Dataset entries
....................

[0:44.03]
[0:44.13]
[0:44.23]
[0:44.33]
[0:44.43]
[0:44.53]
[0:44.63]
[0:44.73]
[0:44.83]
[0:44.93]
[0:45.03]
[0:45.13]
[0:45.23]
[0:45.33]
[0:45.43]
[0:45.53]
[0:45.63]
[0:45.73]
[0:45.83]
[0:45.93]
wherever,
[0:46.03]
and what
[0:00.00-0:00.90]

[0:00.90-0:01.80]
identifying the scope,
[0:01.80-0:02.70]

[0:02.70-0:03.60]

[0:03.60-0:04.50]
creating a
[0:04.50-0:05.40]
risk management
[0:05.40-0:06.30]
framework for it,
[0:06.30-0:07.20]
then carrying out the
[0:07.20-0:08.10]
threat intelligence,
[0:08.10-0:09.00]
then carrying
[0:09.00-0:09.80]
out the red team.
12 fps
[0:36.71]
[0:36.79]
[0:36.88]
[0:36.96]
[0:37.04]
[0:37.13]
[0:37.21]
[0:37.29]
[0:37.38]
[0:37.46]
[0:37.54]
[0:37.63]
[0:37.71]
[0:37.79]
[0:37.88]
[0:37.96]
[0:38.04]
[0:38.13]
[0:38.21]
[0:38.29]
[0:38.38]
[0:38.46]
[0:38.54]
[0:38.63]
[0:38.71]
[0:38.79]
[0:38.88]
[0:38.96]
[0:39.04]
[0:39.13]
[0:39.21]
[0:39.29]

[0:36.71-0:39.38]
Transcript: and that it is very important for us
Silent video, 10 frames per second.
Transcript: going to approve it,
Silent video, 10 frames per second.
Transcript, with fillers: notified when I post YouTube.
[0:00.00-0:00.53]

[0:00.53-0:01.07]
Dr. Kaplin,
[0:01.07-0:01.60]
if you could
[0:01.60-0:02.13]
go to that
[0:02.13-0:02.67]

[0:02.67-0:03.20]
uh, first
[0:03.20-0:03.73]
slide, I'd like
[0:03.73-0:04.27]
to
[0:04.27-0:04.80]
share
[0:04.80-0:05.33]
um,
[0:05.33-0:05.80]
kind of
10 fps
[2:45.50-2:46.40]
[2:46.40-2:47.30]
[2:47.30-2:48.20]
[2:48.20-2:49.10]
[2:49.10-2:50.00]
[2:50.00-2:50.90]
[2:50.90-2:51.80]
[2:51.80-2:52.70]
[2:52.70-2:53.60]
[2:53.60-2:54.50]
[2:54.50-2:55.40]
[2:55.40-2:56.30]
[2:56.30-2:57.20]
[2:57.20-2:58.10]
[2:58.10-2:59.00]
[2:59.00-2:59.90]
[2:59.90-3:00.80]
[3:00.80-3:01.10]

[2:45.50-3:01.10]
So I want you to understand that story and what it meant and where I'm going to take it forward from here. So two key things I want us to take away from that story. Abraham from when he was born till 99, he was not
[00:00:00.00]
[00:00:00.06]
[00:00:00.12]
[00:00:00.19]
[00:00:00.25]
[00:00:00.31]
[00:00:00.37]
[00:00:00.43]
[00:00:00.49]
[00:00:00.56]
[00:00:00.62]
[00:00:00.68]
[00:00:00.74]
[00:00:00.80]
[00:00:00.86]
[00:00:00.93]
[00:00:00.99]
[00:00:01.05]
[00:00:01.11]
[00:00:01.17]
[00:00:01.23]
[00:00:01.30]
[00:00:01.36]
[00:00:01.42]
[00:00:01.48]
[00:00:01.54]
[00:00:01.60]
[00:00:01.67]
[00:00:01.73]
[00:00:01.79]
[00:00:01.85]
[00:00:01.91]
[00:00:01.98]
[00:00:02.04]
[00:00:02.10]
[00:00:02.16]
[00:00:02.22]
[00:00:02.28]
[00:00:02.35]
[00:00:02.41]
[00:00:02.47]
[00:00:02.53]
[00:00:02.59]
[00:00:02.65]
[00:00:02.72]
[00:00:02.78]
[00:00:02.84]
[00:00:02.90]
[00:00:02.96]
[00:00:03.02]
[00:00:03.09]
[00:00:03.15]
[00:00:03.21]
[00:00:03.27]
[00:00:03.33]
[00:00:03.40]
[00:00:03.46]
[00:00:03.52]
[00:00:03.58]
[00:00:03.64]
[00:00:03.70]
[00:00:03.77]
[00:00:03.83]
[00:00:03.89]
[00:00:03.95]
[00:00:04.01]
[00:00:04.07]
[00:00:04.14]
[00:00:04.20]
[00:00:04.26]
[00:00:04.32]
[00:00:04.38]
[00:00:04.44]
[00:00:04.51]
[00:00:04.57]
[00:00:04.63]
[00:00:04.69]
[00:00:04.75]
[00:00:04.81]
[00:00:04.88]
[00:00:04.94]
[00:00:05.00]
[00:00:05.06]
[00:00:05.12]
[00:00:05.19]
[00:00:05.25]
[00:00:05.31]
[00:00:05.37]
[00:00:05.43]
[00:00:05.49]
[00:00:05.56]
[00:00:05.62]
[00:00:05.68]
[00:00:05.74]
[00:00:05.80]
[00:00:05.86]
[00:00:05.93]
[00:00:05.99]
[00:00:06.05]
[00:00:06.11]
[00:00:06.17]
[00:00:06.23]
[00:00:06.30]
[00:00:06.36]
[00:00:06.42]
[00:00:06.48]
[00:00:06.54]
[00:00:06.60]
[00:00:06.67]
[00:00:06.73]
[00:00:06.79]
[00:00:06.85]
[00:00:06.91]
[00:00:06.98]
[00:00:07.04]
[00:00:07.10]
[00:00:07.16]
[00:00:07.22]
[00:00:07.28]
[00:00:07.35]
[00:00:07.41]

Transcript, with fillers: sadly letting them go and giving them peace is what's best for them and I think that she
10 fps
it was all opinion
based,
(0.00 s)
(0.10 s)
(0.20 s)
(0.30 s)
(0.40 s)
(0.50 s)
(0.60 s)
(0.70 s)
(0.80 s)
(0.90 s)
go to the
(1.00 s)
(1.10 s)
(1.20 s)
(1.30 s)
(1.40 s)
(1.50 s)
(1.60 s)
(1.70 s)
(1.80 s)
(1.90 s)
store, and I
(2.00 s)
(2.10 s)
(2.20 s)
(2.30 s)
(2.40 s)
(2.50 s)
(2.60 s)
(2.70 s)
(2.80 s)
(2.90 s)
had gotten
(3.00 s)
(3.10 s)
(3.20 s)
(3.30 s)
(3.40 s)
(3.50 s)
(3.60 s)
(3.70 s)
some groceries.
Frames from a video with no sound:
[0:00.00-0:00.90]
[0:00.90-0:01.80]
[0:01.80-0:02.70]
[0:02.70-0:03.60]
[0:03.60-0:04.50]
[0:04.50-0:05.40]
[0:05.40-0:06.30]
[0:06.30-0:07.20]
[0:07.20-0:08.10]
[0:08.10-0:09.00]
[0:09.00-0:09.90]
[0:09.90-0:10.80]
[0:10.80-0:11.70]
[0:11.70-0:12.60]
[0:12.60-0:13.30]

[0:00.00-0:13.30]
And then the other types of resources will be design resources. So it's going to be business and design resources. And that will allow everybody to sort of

....................

▸ WORK REQUEST:
Beginning with the line that contains "[00:00:03.33]", restate word for word each line through the last one in the data, and write nothing more.

▸ TASK OUTPUT:
[00:00:03.33]
[00:00:03.40]
[00:00:03.46]
[00:00:03.52]
[00:00:03.58]
[00:00:03.64]
[00:00:03.70]
[00:00:03.77]
[00:00:03.83]
[00:00:03.89]
[00:00:03.95]
[00:00:04.01]
[00:00:04.07]
[00:00:04.14]
[00:00:04.20]
[00:00:04.26]
[00:00:04.32]
[00:00:04.38]
[00:00:04.44]
[00:00:04.51]
[00:00:04.57]
[00:00:04.63]
[00:00:04.69]
[00:00:04.75]
[00:00:04.81]
[00:00:04.88]
[00:00:04.94]
[00:00:05.00]
[00:00:05.06]
[00:00:05.12]
[00:00:05.19]
[00:00:05.25]
[00:00:05.31]
[00:00:05.37]
[00:00:05.43]
[00:00:05.49]
[00:00:05.56]
[00:00:05.62]
[00:00:05.68]
[00:00:05.74]
[00:00:05.80]
[00:00:05.86]
[00:00:05.93]
[00:00:05.99]
[00:00:06.05]
[00:00:06.11]
[00:00:06.17]
[00:00:06.23]
[00:00:06.30]
[00:00:06.36]
[00:00:06.42]
[00:00:06.48]
[00:00:06.54]
[00:00:06.60]
[00:00:06.67]
[00:00:06.73]
[00:00:06.79]
[00:00:06.85]
[00:00:06.91]
[00:00:06.98]
[00:00:07.04]
[00:00:07.10]
[00:00:07.16]
[00:00:07.22]
[00:00:07.28]
[00:00:07.35]
[00:00:07.41]

Transcript, with fillers: sadly letting them go and giving them peace is what's best for them and I think that she
10 fps
it was all opinion
based,
(0.00 s)
(0.10 s)
(0.20 s)
(0.30 s)
(0.40 s)
(0.50 s)
(0.60 s)
(0.70 s)
(0.80 s)
(0.90 s)
go to the
(1.00 s)
(1.10 s)
(1.20 s)
(1.30 s)
(1.40 s)
(1.50 s)
(1.60 s)
(1.70 s)
(1.80 s)
(1.90 s)
store, and I
(2.00 s)
(2.10 s)
(2.20 s)
(2.30 s)
(2.40 s)
(2.50 s)
(2.60 s)
(2.70 s)
(2.80 s)
(2.90 s)
had gotten
(3.00 s)
(3.10 s)
(3.20 s)
(3.30 s)
(3.40 s)
(3.50 s)
(3.60 s)
(3.70 s)
some groceries.
Frames from a video with no sound:
[0:00.00-0:00.90]
[0:00.90-0:01.80]
[0:01.80-0:02.70]
[0:02.70-0:03.60]
[0:03.60-0:04.50]
[0:04.50-0:05.40]
[0:05.40-0:06.30]
[0:06.30-0:07.20]
[0:07.20-0:08.10]
[0:08.10-0:09.00]
[0:09.00-0:09.90]
[0:09.90-0:10.80]
[0:10.80-0:11.70]
[0:11.70-0:12.60]
[0:12.60-0:13.30]

[0:00.00-0:13.30]
And then the other types of resources will be design resources. So it's going to be business and design resources. And that will allow everybody to sort of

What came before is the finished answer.